Along with reinforcing or expanding your list of rules, consider including information about the locations of the gas and water shutoffs and electric panel(s). Homeowners won’t be unduly disturbed if everyone knows where they’re going. You might consider adding the names of the client and any family members to the list so courtesy can be observed from Day 1.

Keep Everyone Punctual

All clients love seeing daily evidence of progress on a project, but most also love being able to come home to an empty, private home after work – not the same work crew that was there early in the morning. Before setting up your own work schedule, take the time to ask the client(s) about their own. They’ll appreciate your effort to set up reasonable start/stop times around their needs, not yours.

Keep it Clean and Professional

If you don’t already have a company dress code, consider establishing one for jobs like these. This doesn’t mean running out to order company uniforms, but clients will expect your crew to look like professionals at all times. This simply means no vulgar t-shirts or exposed overt tattoos, no tank tops or dirty work clothes. If you have company t-shirts – great. If not, simply suggest your crew stick to solid colors.

Take All Breaks Off Property

Your workers are probably well aware that taking breaks inside a house, occupied or not, is against the rules. And it should go without saying that smoke breaks – even when taken outside the home – can still cause irritation to those inside if windows are open. Have your crew members take all breaks off the property. Your clients will appreciate your efforts not to inconvenience them.

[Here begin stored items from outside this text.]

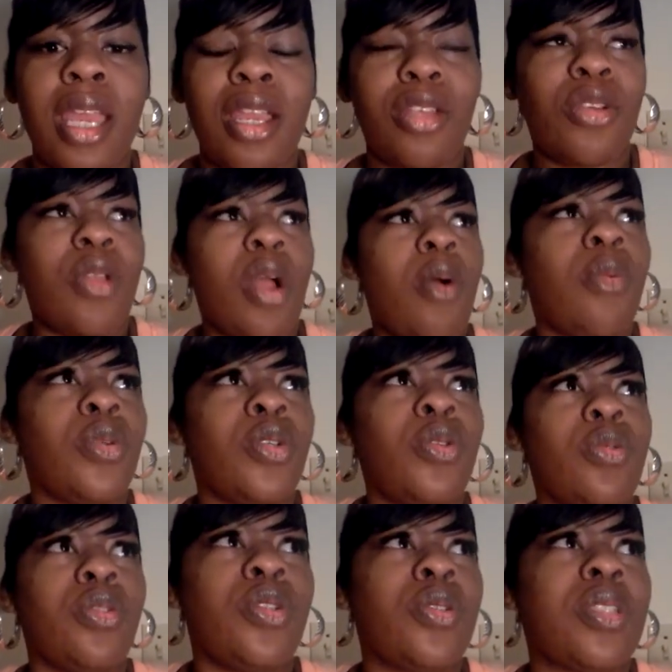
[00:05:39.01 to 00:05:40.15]

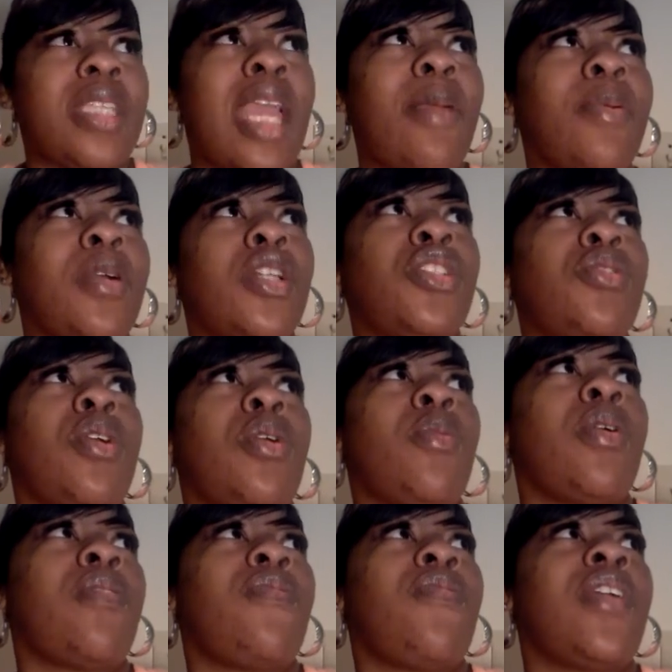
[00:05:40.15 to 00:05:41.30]
You stay because you don't
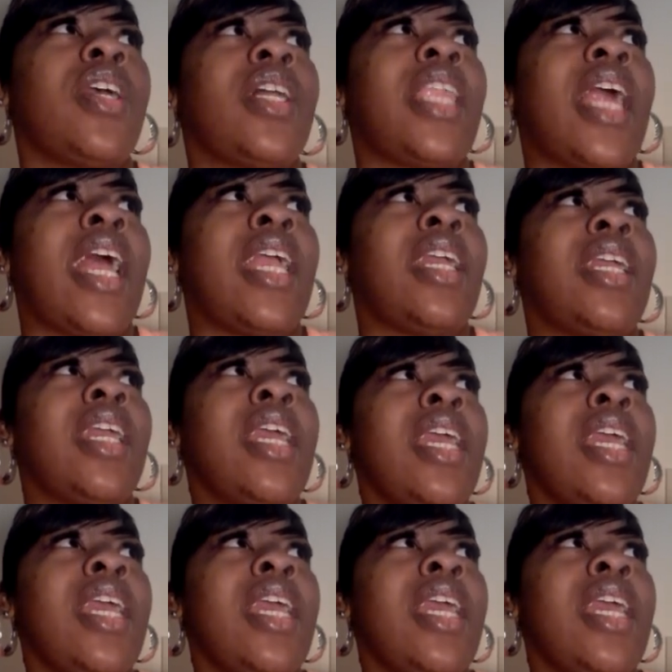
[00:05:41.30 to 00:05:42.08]
want to feel likeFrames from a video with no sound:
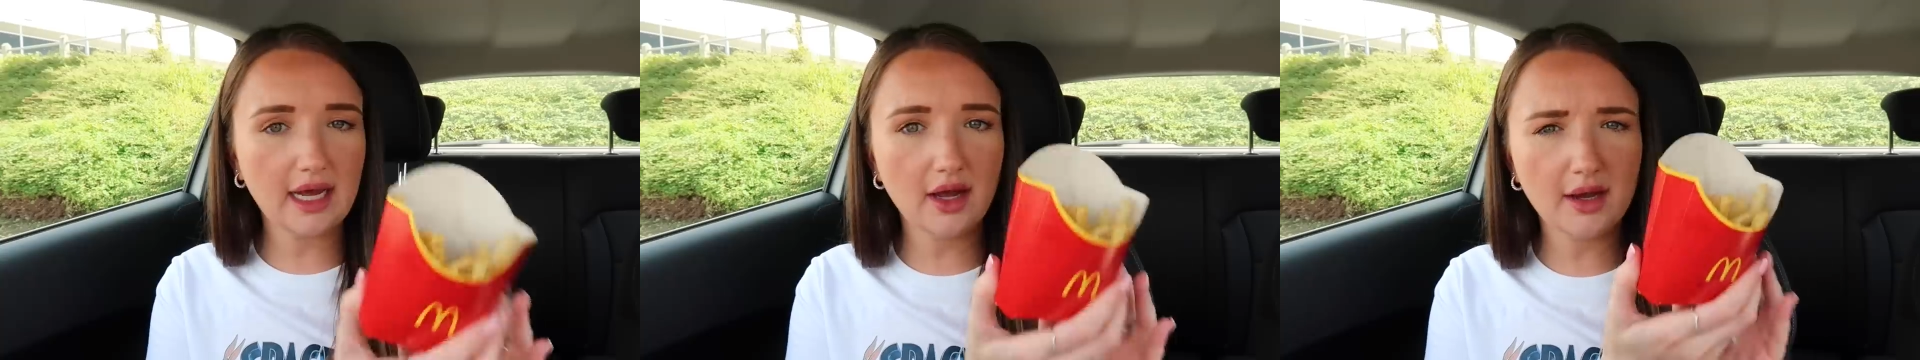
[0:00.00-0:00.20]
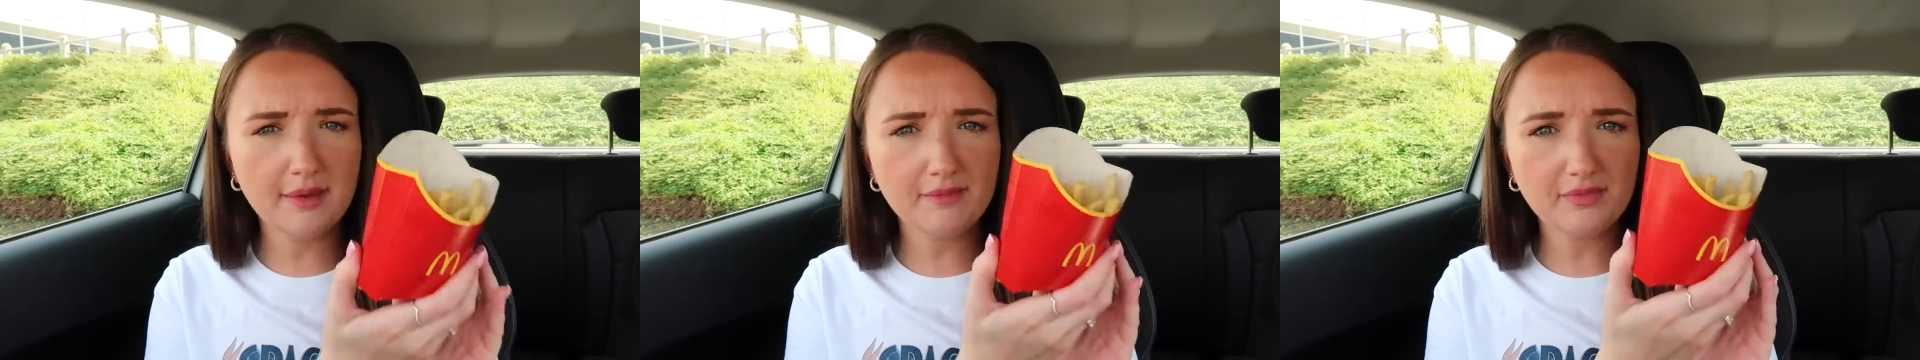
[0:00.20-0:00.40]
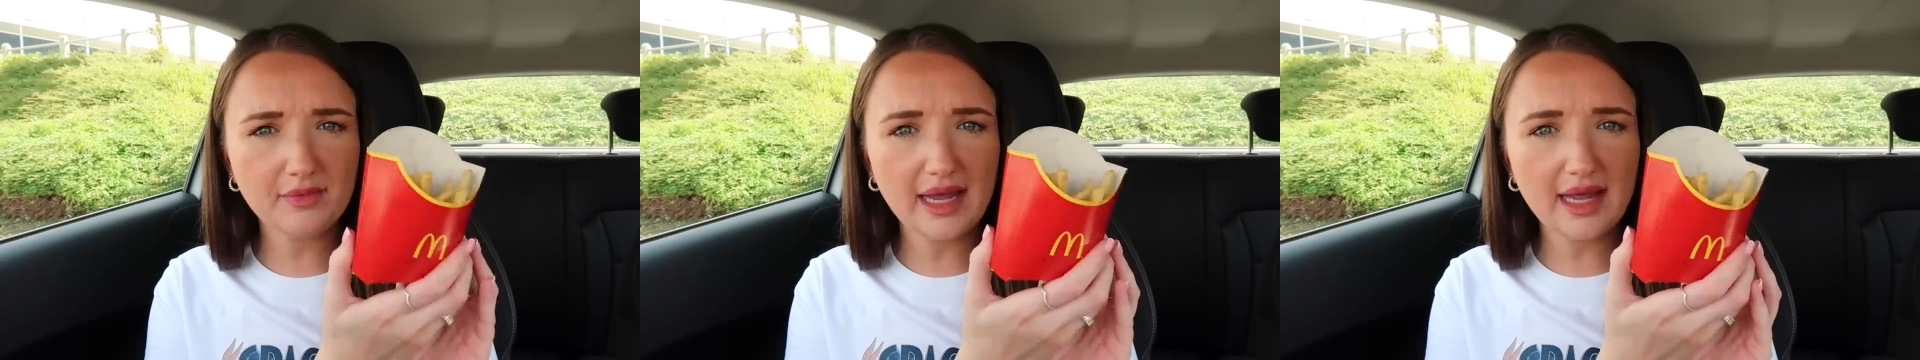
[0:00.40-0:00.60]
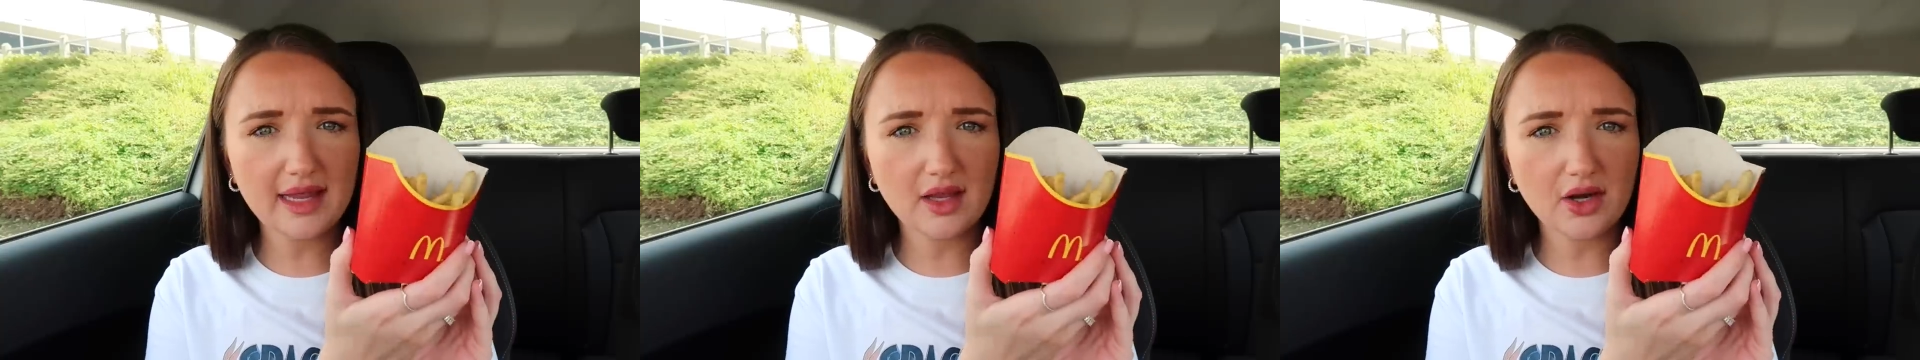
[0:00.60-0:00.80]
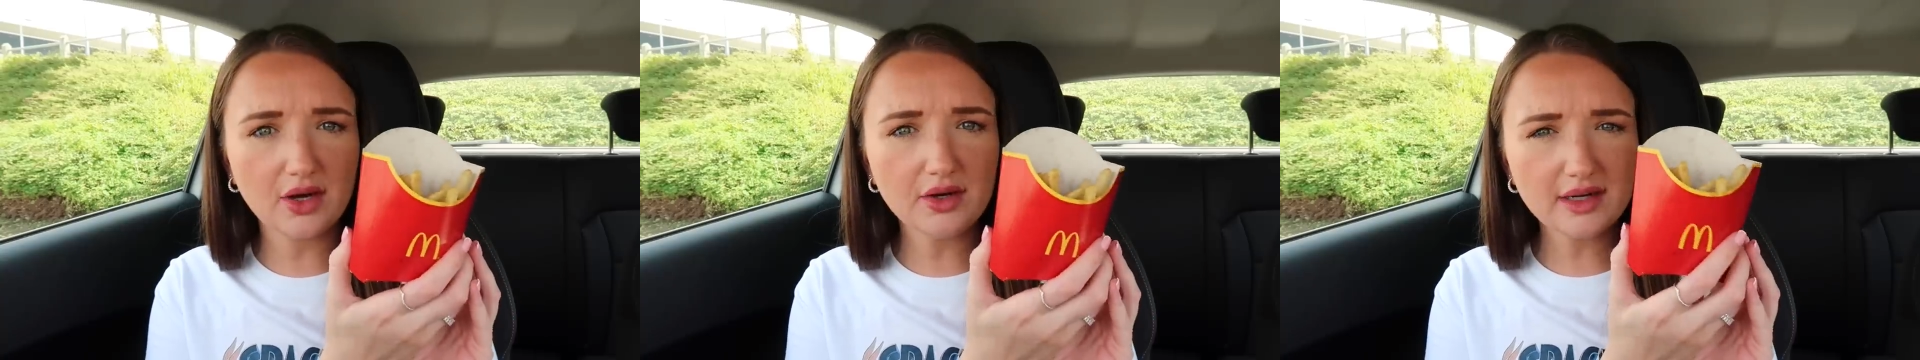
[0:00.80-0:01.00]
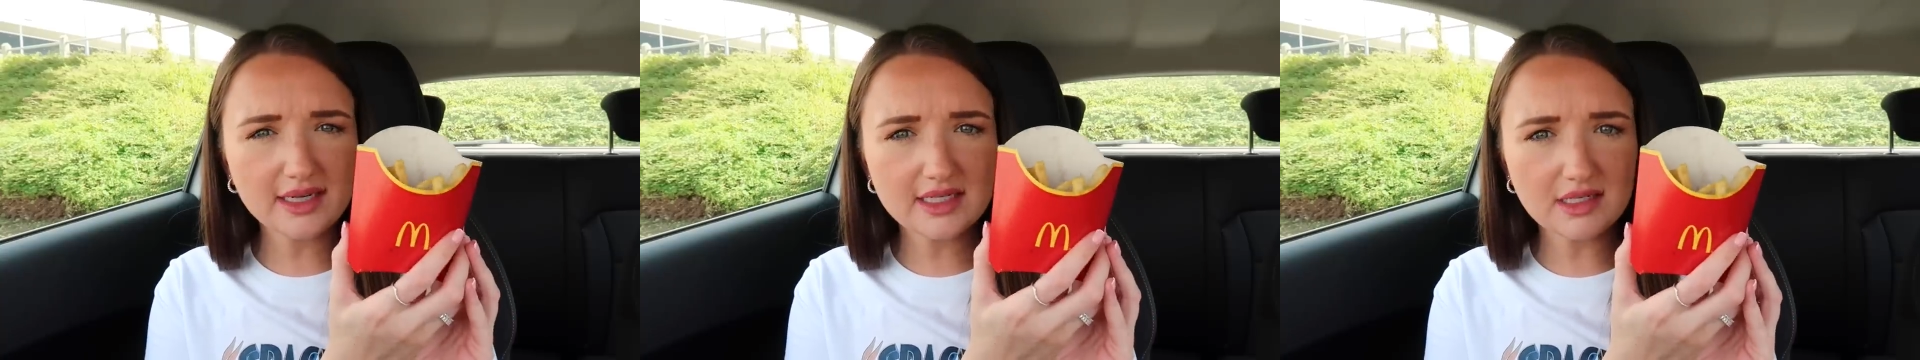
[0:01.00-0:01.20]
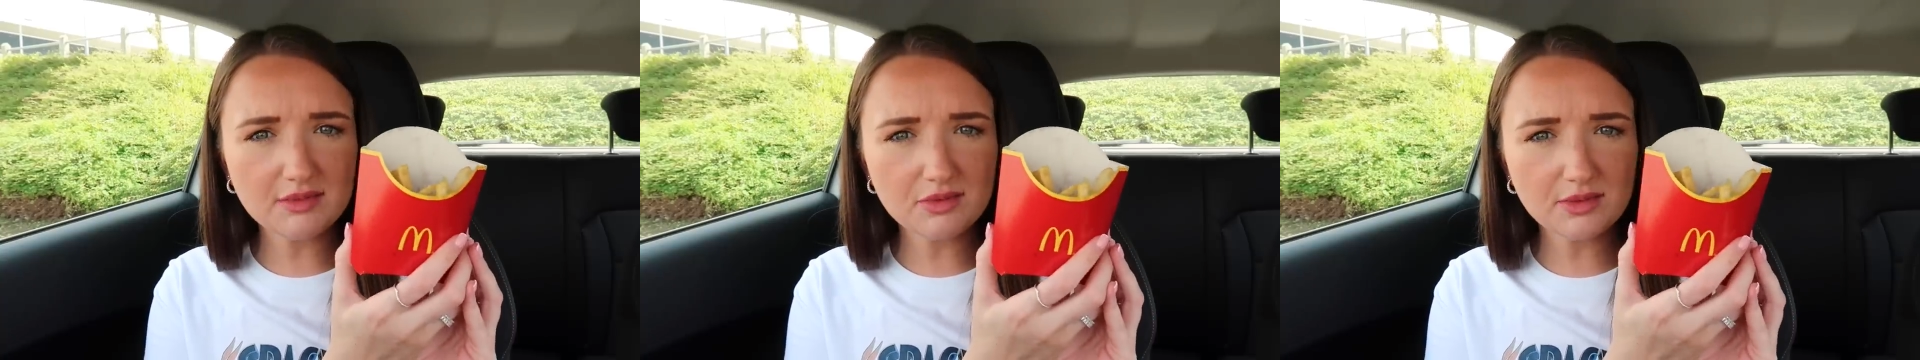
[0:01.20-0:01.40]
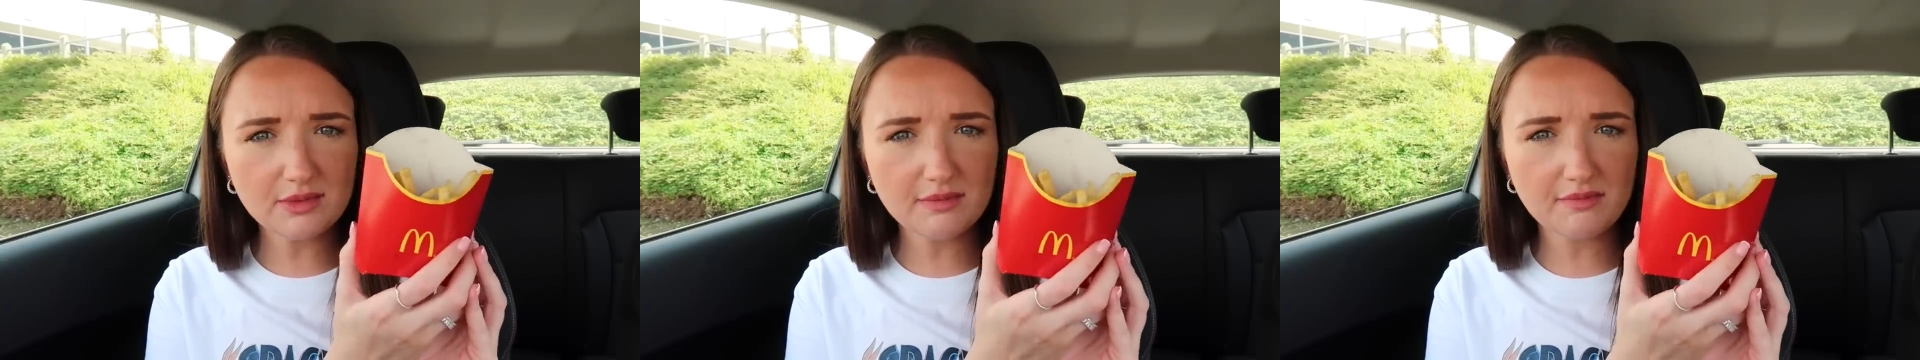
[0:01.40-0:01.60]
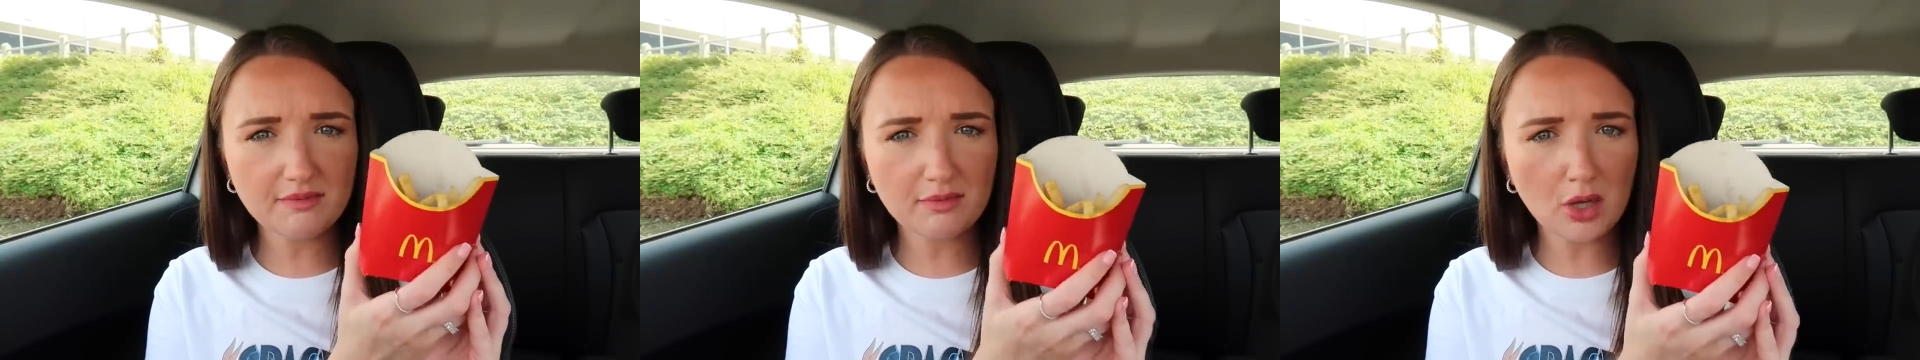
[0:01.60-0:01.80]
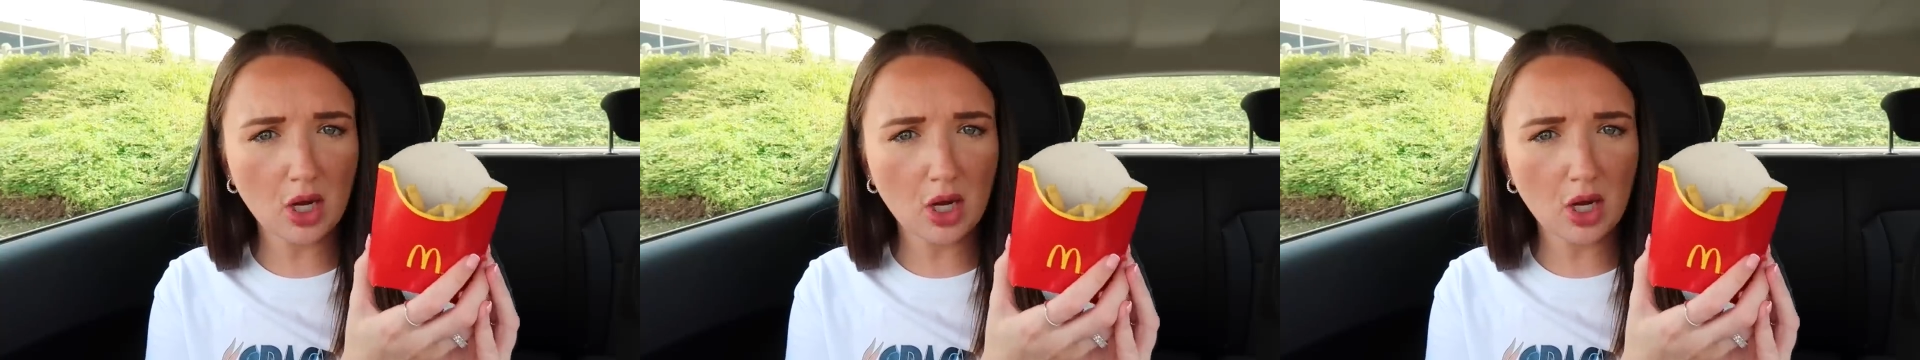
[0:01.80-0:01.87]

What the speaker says: Hello, I seem to have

Keep Equipment Where it Belongs

Setting down a toolbox, drill or hammer within reach on the nearest surface while working is not uncommon. However, in a fully furnished, occupied home, all surfaces that are not already covered in protective drop cloths or layers of cardboard should be off-limits to anything being used on the jobsite. No homeowner wants to enter their home and see a grease-covered wrench on the antique sideboard near the bathroom. And no contractor wants to hear about the sudden appearance of a nick or scratch on the client’s expensive antique.

When homeowners pay a lot of money for construction work on their homes, they naturally expect professional behavior from the professionals especially when they’re still in residence. Remember, a satisfied or impressed homeowner will go the extra mile to pass along the good news about your company to as many others as are willing to listen. May the referrals roll in.